Intorno al sistematico massacro dei Palestinesi a Gaza da parte di Israele, che sia con i bombardamenti dell’esercito o con il divieto di lasciar passare l’aiuto umanitario ad una popolazione ormai stremata anche dalla fame, il Medio Oriente è più che mai in grande movimento in guerre intrecciate fra loro, dove Israele e Stati Uniti sono in prima linea in quanto attori.
In questo contesto di conflitti, ha destato particolare interesse, la recente visita del Presidente siriano ad interim Ahmed al-Sharaa il 7 maggio scorso al Presidente francese Macron, la prima sua visita in Europa. Non era il primo segnale di disponibilità di dialogo e di avvicinamento dei nuovi vertici siriani all’Europa. La visita è avvenuta infatti in un momento in cui il Paese è attraversato, da una parte, da grandi tensioni con Israele e dall’altra da pericolosi episodi di violenza nei confronti delle minoranze drusa e alawita.
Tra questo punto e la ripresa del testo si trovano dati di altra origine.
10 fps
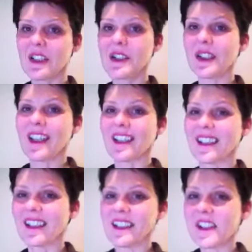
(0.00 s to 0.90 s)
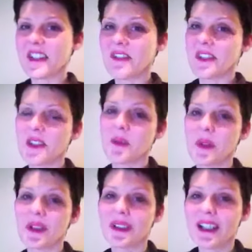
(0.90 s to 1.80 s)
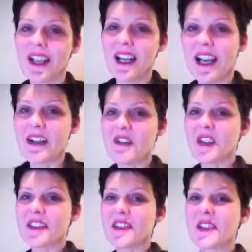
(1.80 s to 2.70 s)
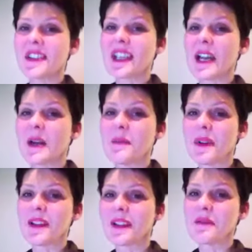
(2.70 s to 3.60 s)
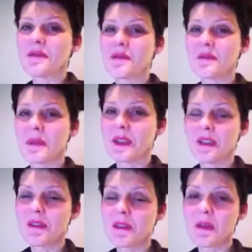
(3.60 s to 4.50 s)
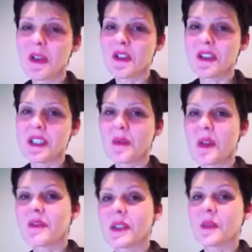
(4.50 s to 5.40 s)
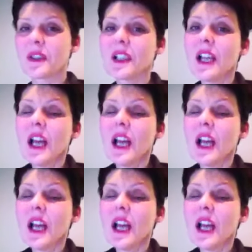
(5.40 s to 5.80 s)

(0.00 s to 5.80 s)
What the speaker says: Okay, let's give this a whirl. I've tried this on the cat on my my computer. It didn't work very well.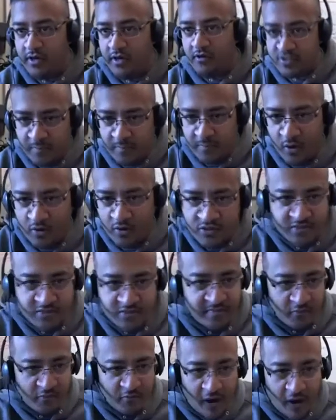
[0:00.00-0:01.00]
supposed to
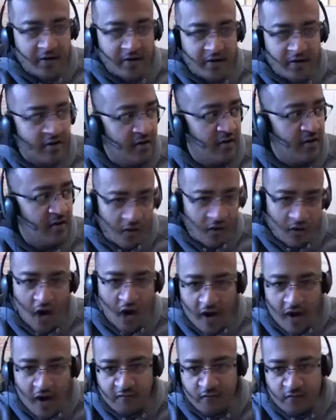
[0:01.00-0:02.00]
be white or
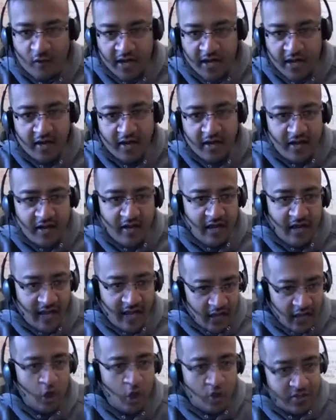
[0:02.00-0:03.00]
off-white.
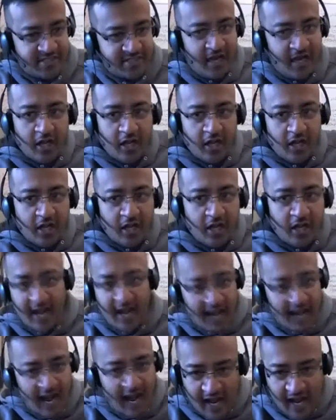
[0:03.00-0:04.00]
It looks yellow.
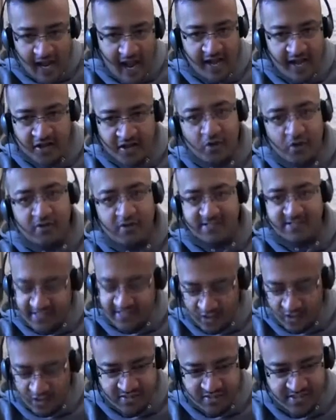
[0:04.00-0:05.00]
I know this.
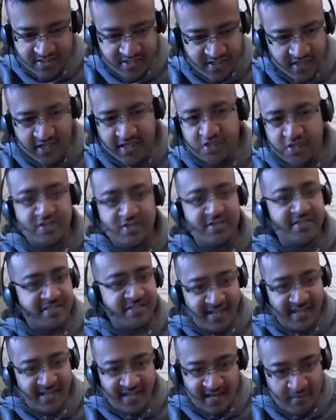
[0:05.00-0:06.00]
It looks
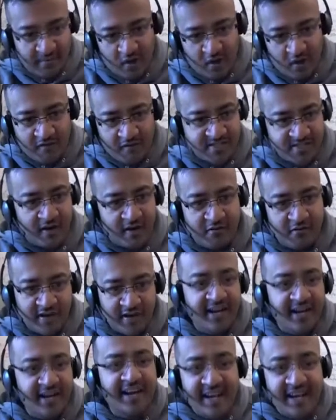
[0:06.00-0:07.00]
delicious, and I'm always
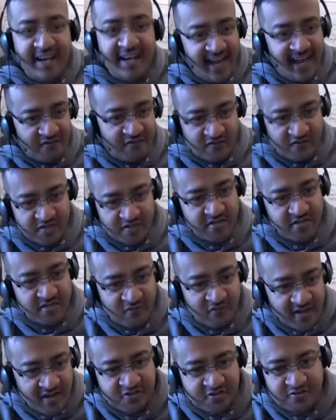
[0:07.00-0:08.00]
hungry, and
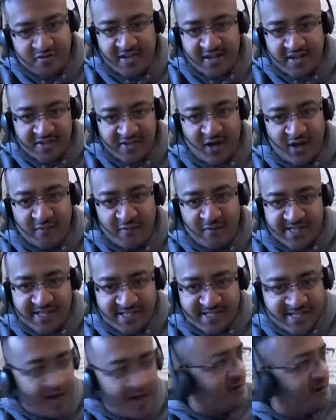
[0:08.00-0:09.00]
restaurants
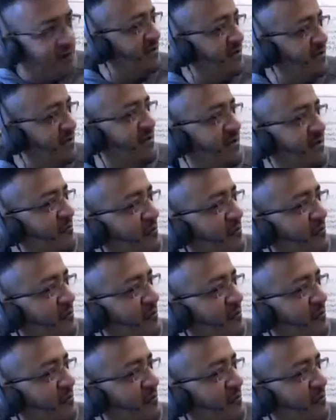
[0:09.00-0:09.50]
always color their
Non va dimenticato o sottovalutato infatti che in gioco ci sono la tenuta della transizione politica siriana, l’inclusione delle minoranze per evitare un’ulteriore guerra civile, lo sviluppo dell’economia e la cancellazione delle sanzioni internazionali (soprattutto statunitensi, improvvisamente tuttavia cancellate da Trump in occasione del corrente viaggio ufficiale in Arabia Saudita), la lotta al terrorismo e l’insieme delle stabilità regionale.
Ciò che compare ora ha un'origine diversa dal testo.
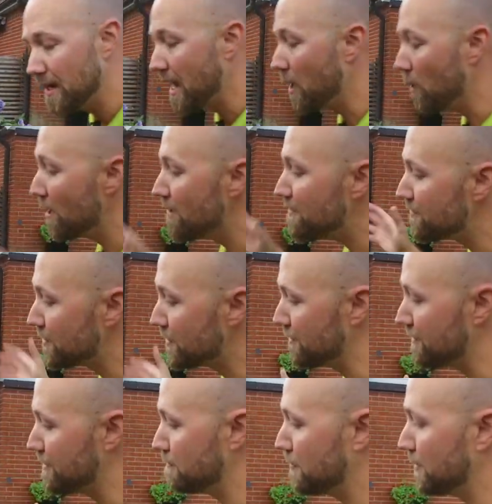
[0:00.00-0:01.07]
However,
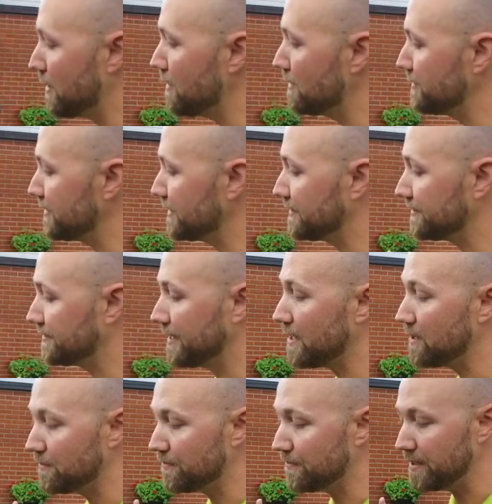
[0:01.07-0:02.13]
the plant
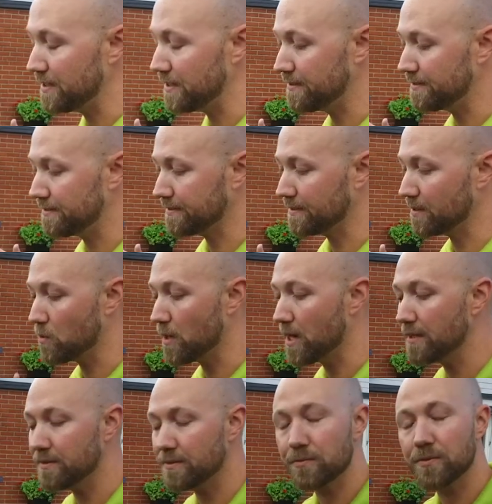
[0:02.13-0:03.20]
itself is
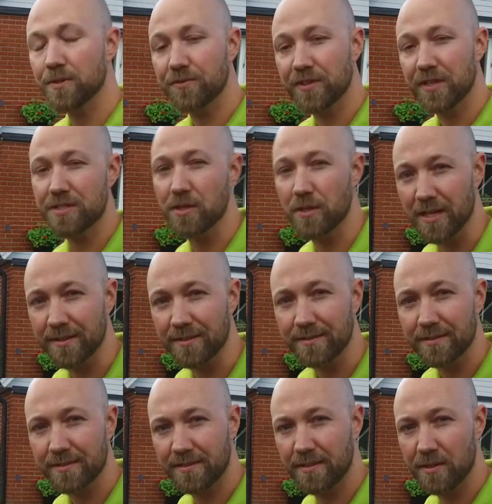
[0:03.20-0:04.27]
quite resilient
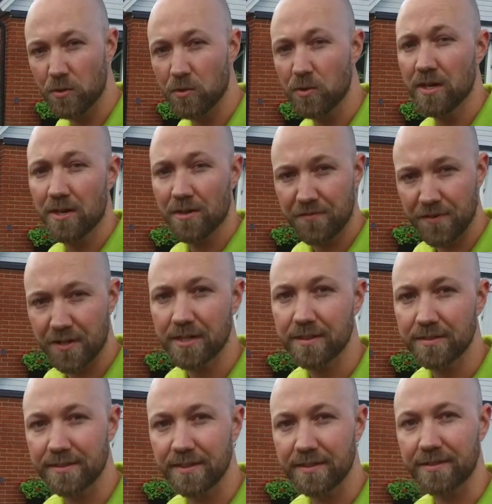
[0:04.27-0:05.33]
to
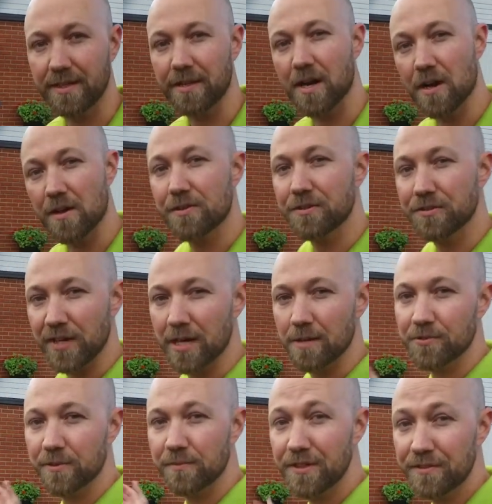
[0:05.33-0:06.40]
funguses and other
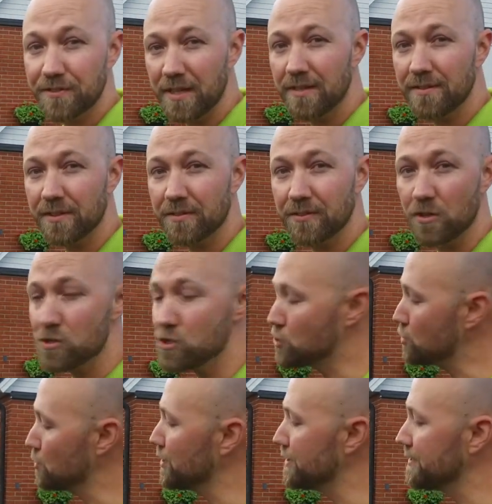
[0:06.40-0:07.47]
types of diseases. So you
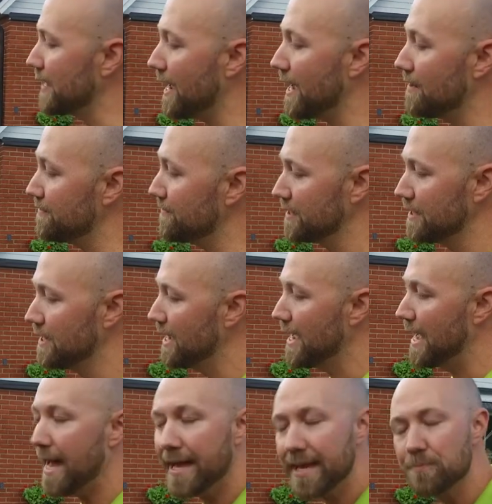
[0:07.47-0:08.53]
shouldn't have
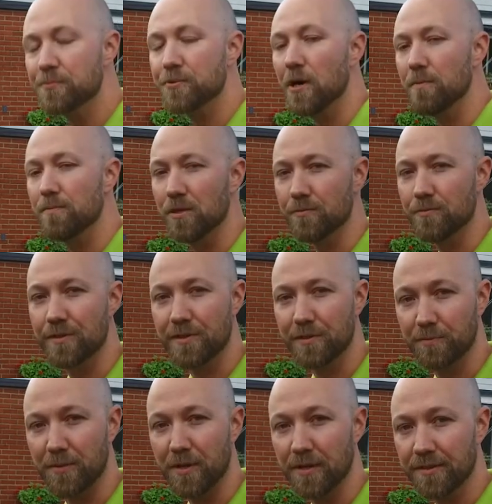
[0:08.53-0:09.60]
any problem with
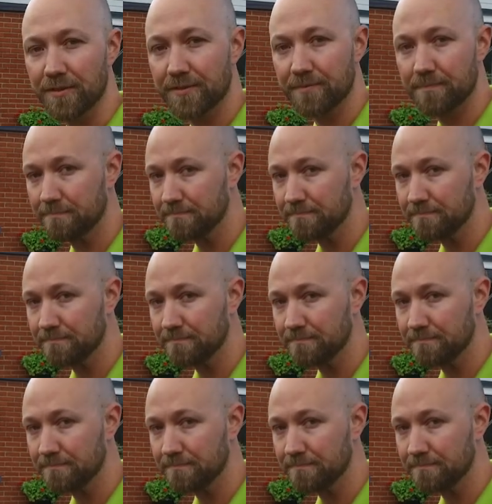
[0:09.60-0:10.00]
this plant.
Altro “pezzo” di Medio Oriente di strategica importanza è l’Iran, anche se fortemente indebolito dal crollo del suo “Asse della Resistenza” a Israele e sempre principale minaccioso nemico di quest’ultimo. Teheran è infatti impegnata dallo scorso metà aprile a negoziare con gli Stati Uniti un accordo sullo sviluppo del suo programma nucleare, tramite la mediazione dell’Oman. Si è appena concluso infatti il quarto ciclo di negoziati e poco si sa sull’avanzamento di questo dialogo bilaterale. Certo è che, al di là delle dichiarazioni di cauto ottimismo, le posizioni sono ben distanti e sotto massima pressione da parte degli Stati Uniti e di Israele. In gioco, impedire all’Iran di dotarsi dell’arma nucleare e per Teheran il diritto irrinunciabile a un “nucleare pulito” e destinato a scopi civili, in particolare nel settore dell’energia. Ma soprattutto sono in gioco le sanzioni economiche, soprattutto quelle imposte da Trump dal 2018 e che continuano ancor oggi, sanzioni che pesano enormemente sull’economia iraniana e sulle condizioni di vita della popolazione.
Legato all’Iran e al conflitto di Israele a Gaza è lo Yemen, dove nelle ultime settimane gli Stati Uniti e Israele sono intervenuti militarmente contro gli Houthi per rispondere agli attacchi missilistici di questi ultimi verso Israele. In gioco l’intera stabilità regionale intorno al Mar Rosso, via strategica di passaggio di una parte consistente del commercio globale. Non solo, ma anche uno Yemen in preda ad una guerra civile che dura da dieci anni, Paese imprigionato fra tensioni locali, dinamiche regionali e potenze globali.
E’ in questo contesto che si inserisce il primo viaggio ufficiale di Donald Trump nella regione, limitato tuttavia alle ricche monarchie del Golfo, Arabia Saudita, Qatar e Emirati Arabi Uniti, segno dell’importanza crescente del loro ruolo geopolitico e del loro immenso potenziale economico.
Un primo viaggio ufficiale senza tappa in Israele, fortemente segnato da una diplomazia economica di tutto rispetto, con la firma di un “partenariato economico strategico” e incassando promesse e impegni di investimenti faraonici, soprattutto da parte di Riad. Avrà tempo, il Presidente Trump di affrontare con i suoi interlocutori anche i temi politici e caldi di un Medio Oriente sempre più a pezzi ? E che prezzo avrà il rapporto con Israele, la pace e il futuro di Gaza e della Palestina?